[Data to use Boundary: Start]
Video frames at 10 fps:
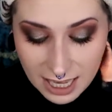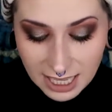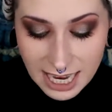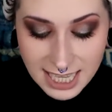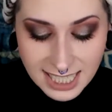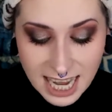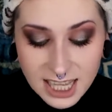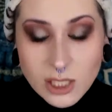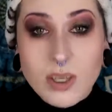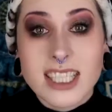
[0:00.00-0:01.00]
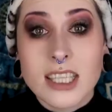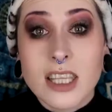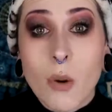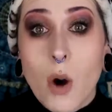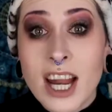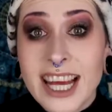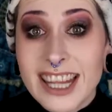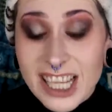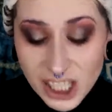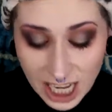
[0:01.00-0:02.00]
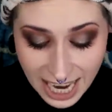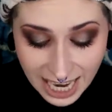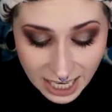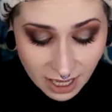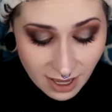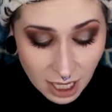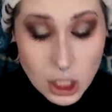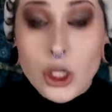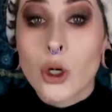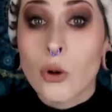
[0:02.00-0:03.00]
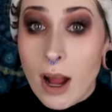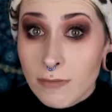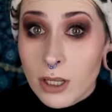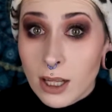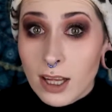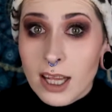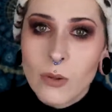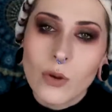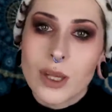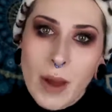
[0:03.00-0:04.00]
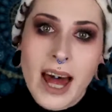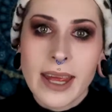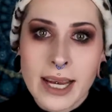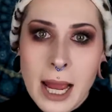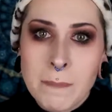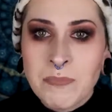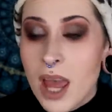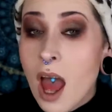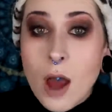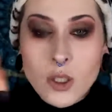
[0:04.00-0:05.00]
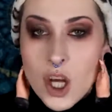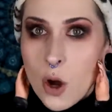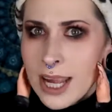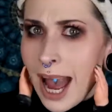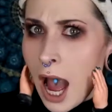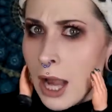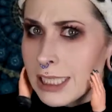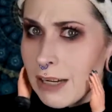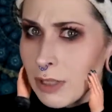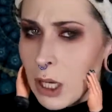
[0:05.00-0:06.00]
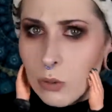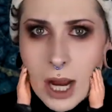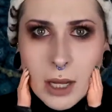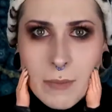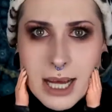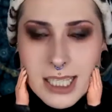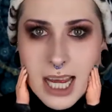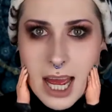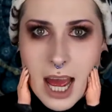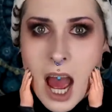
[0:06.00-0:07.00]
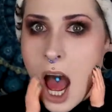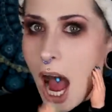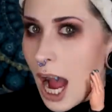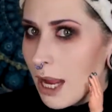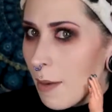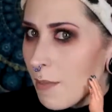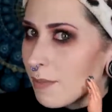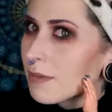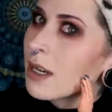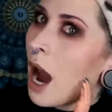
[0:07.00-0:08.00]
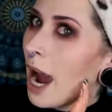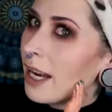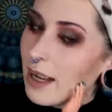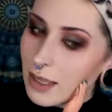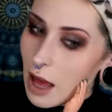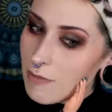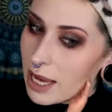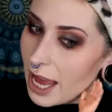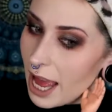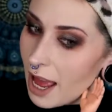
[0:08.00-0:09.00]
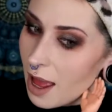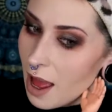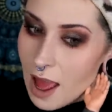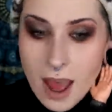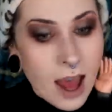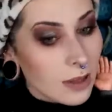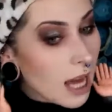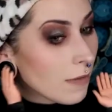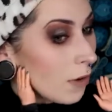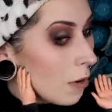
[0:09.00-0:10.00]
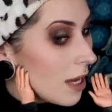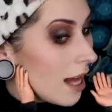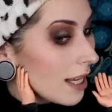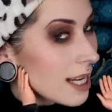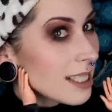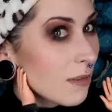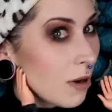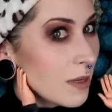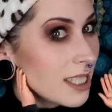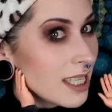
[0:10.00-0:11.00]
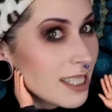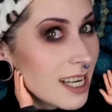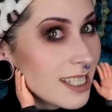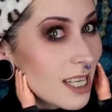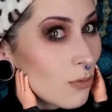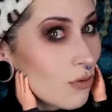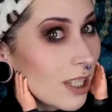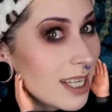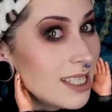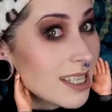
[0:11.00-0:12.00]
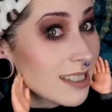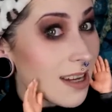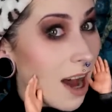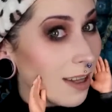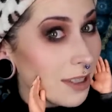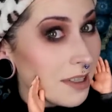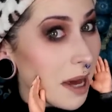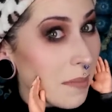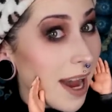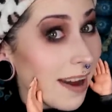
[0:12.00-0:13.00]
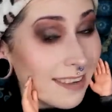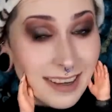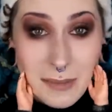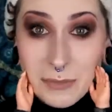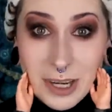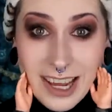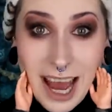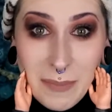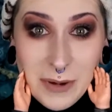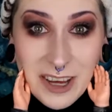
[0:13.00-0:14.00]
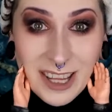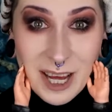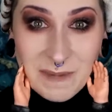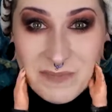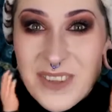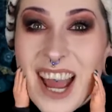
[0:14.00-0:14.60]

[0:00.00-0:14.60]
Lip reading: Like I said, this was the one in the shade Truffle, well, the palette name. So yeah, I definitely recommend it. I am kind of loving it. Like like I said, from a distance, it really does not look that bad. Like, I'm pretty happy with it.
[Data to use Boundary: End]
## Your task
Write the lines out again exactly, beginning at the one containing "[0:01.00-0:02.00]" and ending with the last line of the entries, but without any pictures.

## Output below
[0:01.00-0:02.00]
[0:02.00-0:03.00]
[0:03.00-0:04.00]
[0:04.00-0:05.00]
[0:05.00-0:06.00]
[0:06.00-0:07.00]
[0:07.00-0:08.00]
[0:08.00-0:09.00]
[0:09.00-0:10.00]
[0:10.00-0:11.00]
[0:11.00-0:12.00]
[0:12.00-0:13.00]
[0:13.00-0:14.00]
[0:14.00-0:14.60]

[0:00.00-0:14.60]
Lip reading: Like I said, this was the one in the shade Truffle, well, the palette name. So yeah, I definitely recommend it. I am kind of loving it. Like like I said, from a distance, it really does not look that bad. Like, I'm pretty happy with it.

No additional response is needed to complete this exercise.